━━━━━ Source material

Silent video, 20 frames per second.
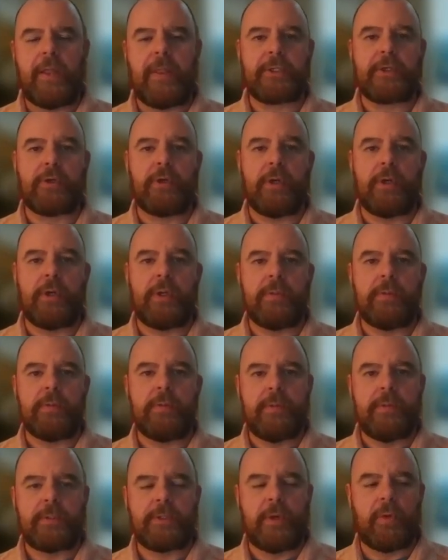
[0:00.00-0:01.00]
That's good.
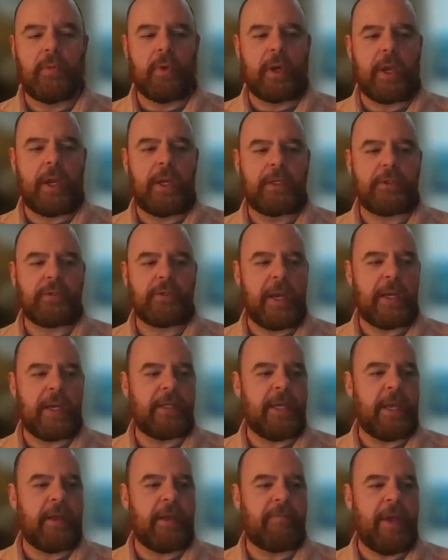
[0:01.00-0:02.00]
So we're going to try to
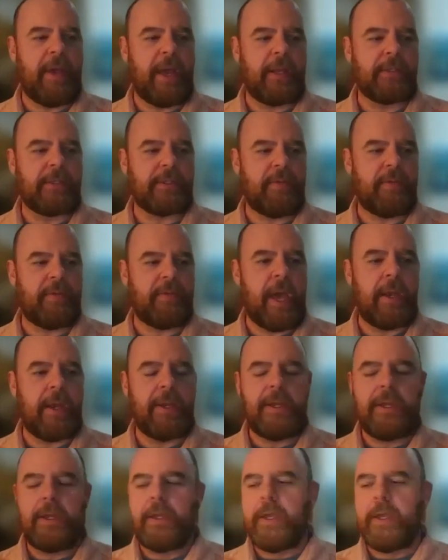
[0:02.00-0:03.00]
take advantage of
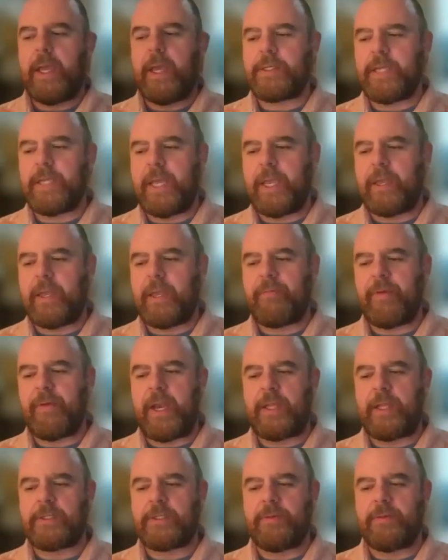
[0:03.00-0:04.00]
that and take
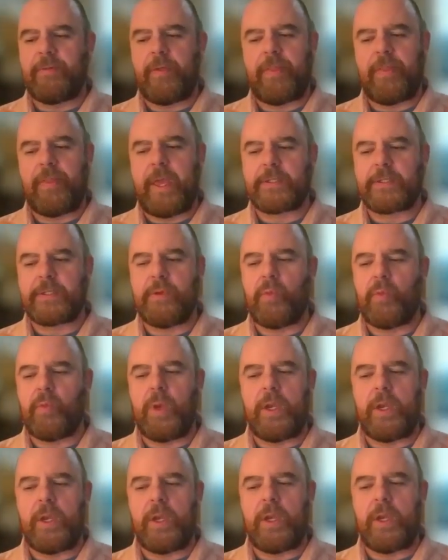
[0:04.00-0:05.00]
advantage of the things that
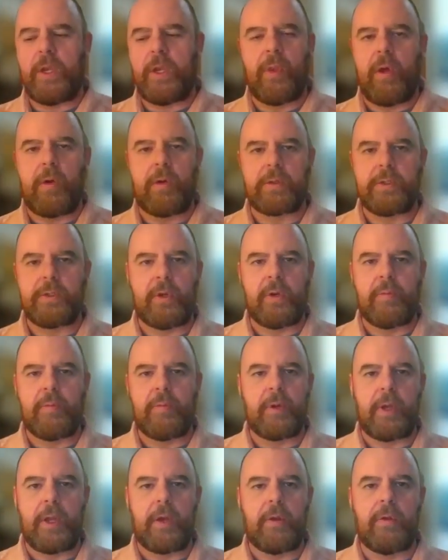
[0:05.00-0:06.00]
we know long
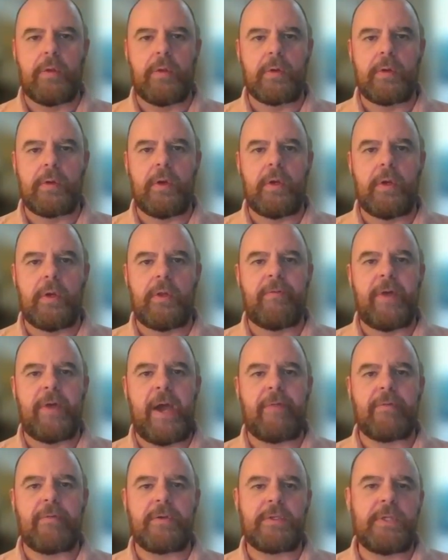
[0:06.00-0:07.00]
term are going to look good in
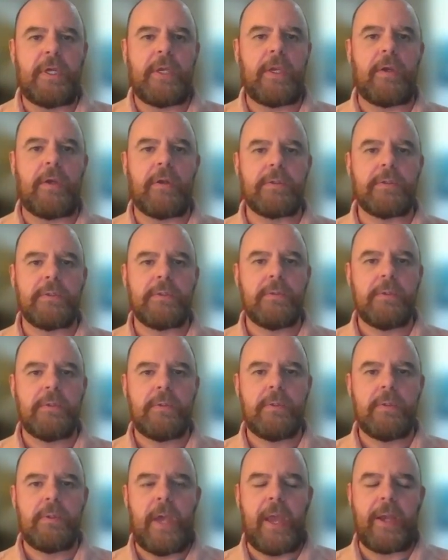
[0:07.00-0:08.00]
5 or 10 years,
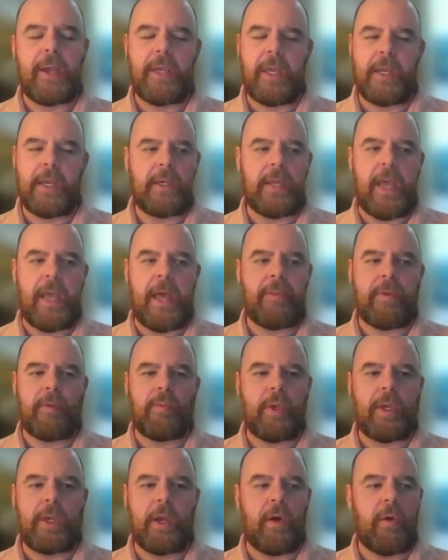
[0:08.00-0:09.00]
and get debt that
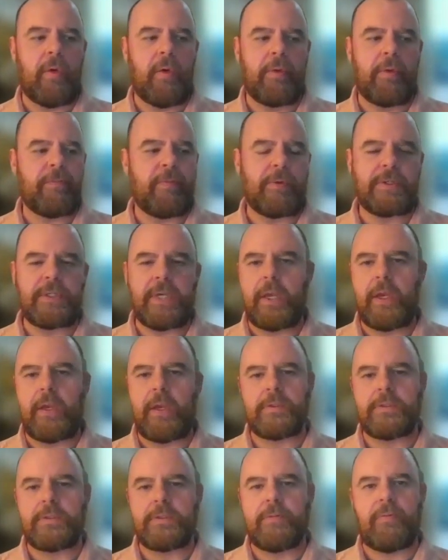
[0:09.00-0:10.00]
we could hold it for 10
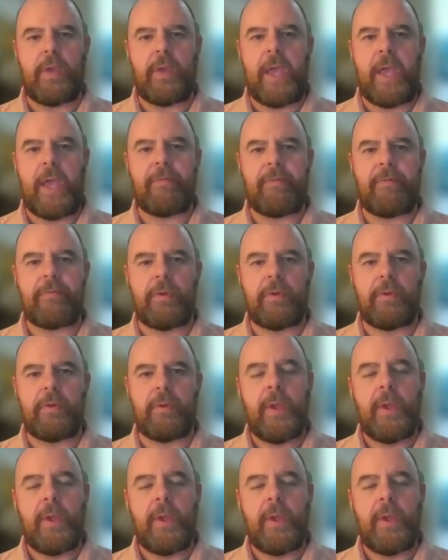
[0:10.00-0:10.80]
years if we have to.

━━━━━━━━━━

• **What is expected**
Your task is to retype the lines running from the one that contains "[0:03.00-0:04.00]" through the end of the records, and nothing else. Pictures are not part of the copy.

• **Expected answer**
[0:03.00-0:04.00]
that and take
[0:04.00-0:05.00]
advantage of the things that
[0:05.00-0:06.00]
we know long
[0:06.00-0:07.00]
term are going to look good in
[0:07.00-0:08.00]
5 or 10 years,
[0:08.00-0:09.00]
and get debt that
[0:09.00-0:10.00]
we could hold it for 10
[0:10.00-0:10.80]
years if we have to.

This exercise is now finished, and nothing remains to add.